Is that it? Is that the level of talent and the extent of their connection with the town? I mean, I'm all for civic pride, but let's keep a grip. Can you call a town "talented" because a historical figure dropped in one day to buy an ounce of shag tobacco and a choc ice? Can a town give itself airs as a crucible of creativity because a poet taught some children there for eight weeks before legging it south? I suspect not. But what Mr Worms's declaration prompts in the metropolitan soul isn't so much cynicism, as a desire to seize him by the lapels and argue about one's own home.
Listen, matey, you want to say, your scabby fishing village doesn't hold a candle to my charming suburb of Dulwich (pop 20,000) when it comes to famous connections. Where do I start? The man who invented Eno's fruit salts, James Crossley Eno, lived at College Road. The bloke who gave the word "tannoy" to the English language, Guy Fountain, lived at Lancaster Road. Little Tom Morris, the midget violinist (3ft 4ins) who was taught to paint by Ruskin, he lived in my neck of the woods, Croxted Road, where P G Wodehouse grew up at No 63 (in his biography of Wodehouse, Robert McCrum refers to it as "a dispiriting milieu". Gee, thanks, Robert.) Lord Byron spent two years at Dr Glennie's Academy on the corner of Lordship Lane, where there's now a Harvester restaurant; how his lordship would have hated the laminated menus. And let's not forget the Rt Hon Brass Crosby, who became Lord Mayor of London in 1770 and wouldn't allow the Navy's press-gangs into the City, thus giving us the expression "as bold as Brass".

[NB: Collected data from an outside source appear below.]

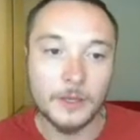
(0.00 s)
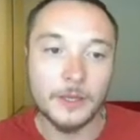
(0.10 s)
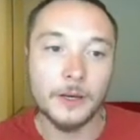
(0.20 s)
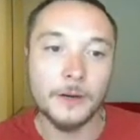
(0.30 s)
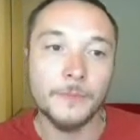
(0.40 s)

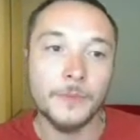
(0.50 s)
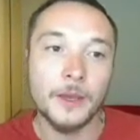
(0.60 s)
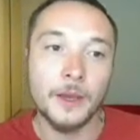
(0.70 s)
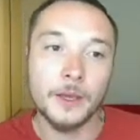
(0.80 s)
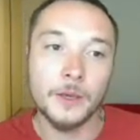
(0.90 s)
here
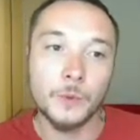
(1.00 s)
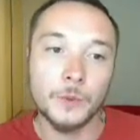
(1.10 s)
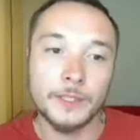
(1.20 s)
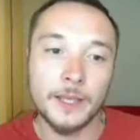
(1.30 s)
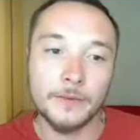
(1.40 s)

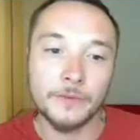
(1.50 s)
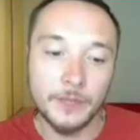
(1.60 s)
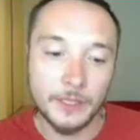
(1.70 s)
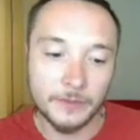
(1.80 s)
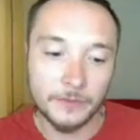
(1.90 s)
if we
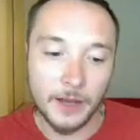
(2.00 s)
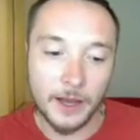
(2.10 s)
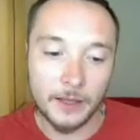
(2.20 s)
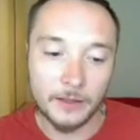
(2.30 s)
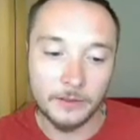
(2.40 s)
save this
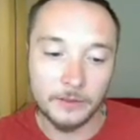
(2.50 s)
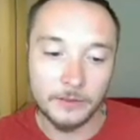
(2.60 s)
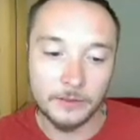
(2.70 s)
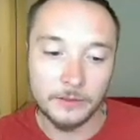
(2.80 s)
file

There are stacks of other famous Dulwich-dwellers. Anita Brookner was born in Herne Hill, where you can still see a blue plaque to Arthur Sarsfield Ward, the creator (as Sax Rohmer) of the original yellow peril, Dr Fu Manchu, who possessed "the brains of any three men of genius, with a brow like Shakespeare and a face like Satan". Ernest Shackleton went to Dulwich College, and dreamt about the school jam puffs when he was stranded in the Antarctic. Raymond Chandler went to the same school and, mirabile dictu, shared an English master with Wodehouse. Lawrence Durrell lived in Hillsborough Road, behind the prep school. John Ruskin's first drawings were of Dulwich, and he used to take his students to sketch in Dulwich Woods.
But I fear I'm straying into just the kind of suburban braggadocio I was criticising in Mr Worms. The truth is, lots of suburbs like mine, and towns like his, can brag about their "talented and historical" temporary inhabitants – but don't enquire too closely about fame or you may come unstuck. I'm uncomfortably aware that two of Dulwich's most famous citizens aren't people you'd wish to have as neighbours. One is that arbiter of good taste, Eric Morley, who invented Come Dancing and Miss World. The other is William Joyce, better known as "Lord Haw-Haw," the Brooklyn-born fascist and radio propagandist for Germany during the war, whose meetings of the violently anti-semitic National Socialist League used to attract huge crowds to Dulwich Library and open-air rallies in the Village.
Would we allow Morley and Joyce gold stars in a future Walk of Fame in Dulwich? Or are they insufficiently "talented and historical" in the right way?